● **Problem statement**
Your copy should match the listing below word for word, with no images in it.

*** Data excerpts

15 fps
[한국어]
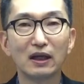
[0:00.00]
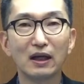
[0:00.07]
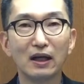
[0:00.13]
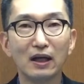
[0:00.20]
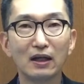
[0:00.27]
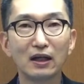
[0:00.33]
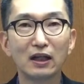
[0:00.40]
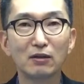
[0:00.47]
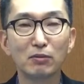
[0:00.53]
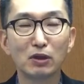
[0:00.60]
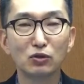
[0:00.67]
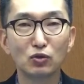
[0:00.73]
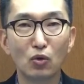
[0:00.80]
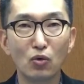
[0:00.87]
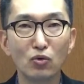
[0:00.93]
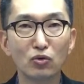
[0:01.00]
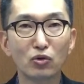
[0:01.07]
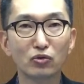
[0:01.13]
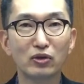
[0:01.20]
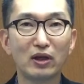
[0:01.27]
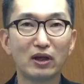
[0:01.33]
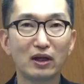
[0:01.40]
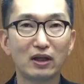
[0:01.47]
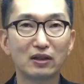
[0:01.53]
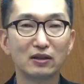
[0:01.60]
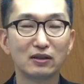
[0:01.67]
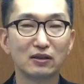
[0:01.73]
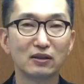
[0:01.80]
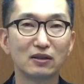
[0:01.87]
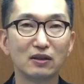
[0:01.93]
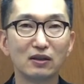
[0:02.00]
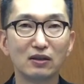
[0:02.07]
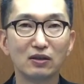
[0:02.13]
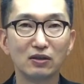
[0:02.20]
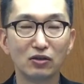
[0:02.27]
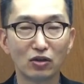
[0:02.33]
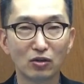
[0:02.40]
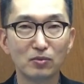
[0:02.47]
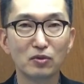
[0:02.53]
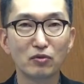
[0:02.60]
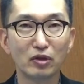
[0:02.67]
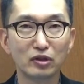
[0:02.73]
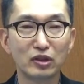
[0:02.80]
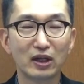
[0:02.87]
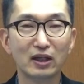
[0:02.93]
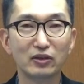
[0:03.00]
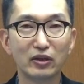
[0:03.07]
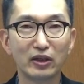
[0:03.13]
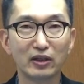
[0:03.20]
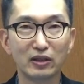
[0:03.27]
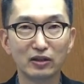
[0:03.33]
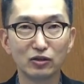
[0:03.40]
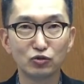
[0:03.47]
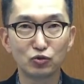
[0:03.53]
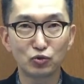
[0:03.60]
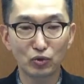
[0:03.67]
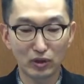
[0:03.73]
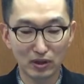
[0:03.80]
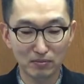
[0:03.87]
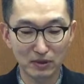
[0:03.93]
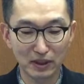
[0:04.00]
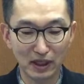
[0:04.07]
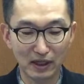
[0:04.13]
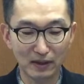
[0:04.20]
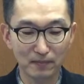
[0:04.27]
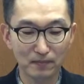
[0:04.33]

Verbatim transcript: 하나님의 종으로 살아가는 여러분과 제가 되기를 축원합니다.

******

● **Answer box**
15 fps
[한국어]
[0:00.00]
[0:00.07]
[0:00.13]
[0:00.20]
[0:00.27]
[0:00.33]
[0:00.40]
[0:00.47]
[0:00.53]
[0:00.60]
[0:00.67]
[0:00.73]
[0:00.80]
[0:00.87]
[0:00.93]
[0:01.00]
[0:01.07]
[0:01.13]
[0:01.20]
[0:01.27]
[0:01.33]
[0:01.40]
[0:01.47]
[0:01.53]
[0:01.60]
[0:01.67]
[0:01.73]
[0:01.80]
[0:01.87]
[0:01.93]
[0:02.00]
[0:02.07]
[0:02.13]
[0:02.20]
[0:02.27]
[0:02.33]
[0:02.40]
[0:02.47]
[0:02.53]
[0:02.60]
[0:02.67]
[0:02.73]
[0:02.80]
[0:02.87]
[0:02.93]
[0:03.00]
[0:03.07]
[0:03.13]
[0:03.20]
[0:03.27]
[0:03.33]
[0:03.40]
[0:03.47]
[0:03.53]
[0:03.60]
[0:03.67]
[0:03.73]
[0:03.80]
[0:03.87]
[0:03.93]
[0:04.00]
[0:04.07]
[0:04.13]
[0:04.20]
[0:04.27]
[0:04.33]

Verbatim transcript: 하나님의 종으로 살아가는 여러분과 제가 되기를 축원합니다.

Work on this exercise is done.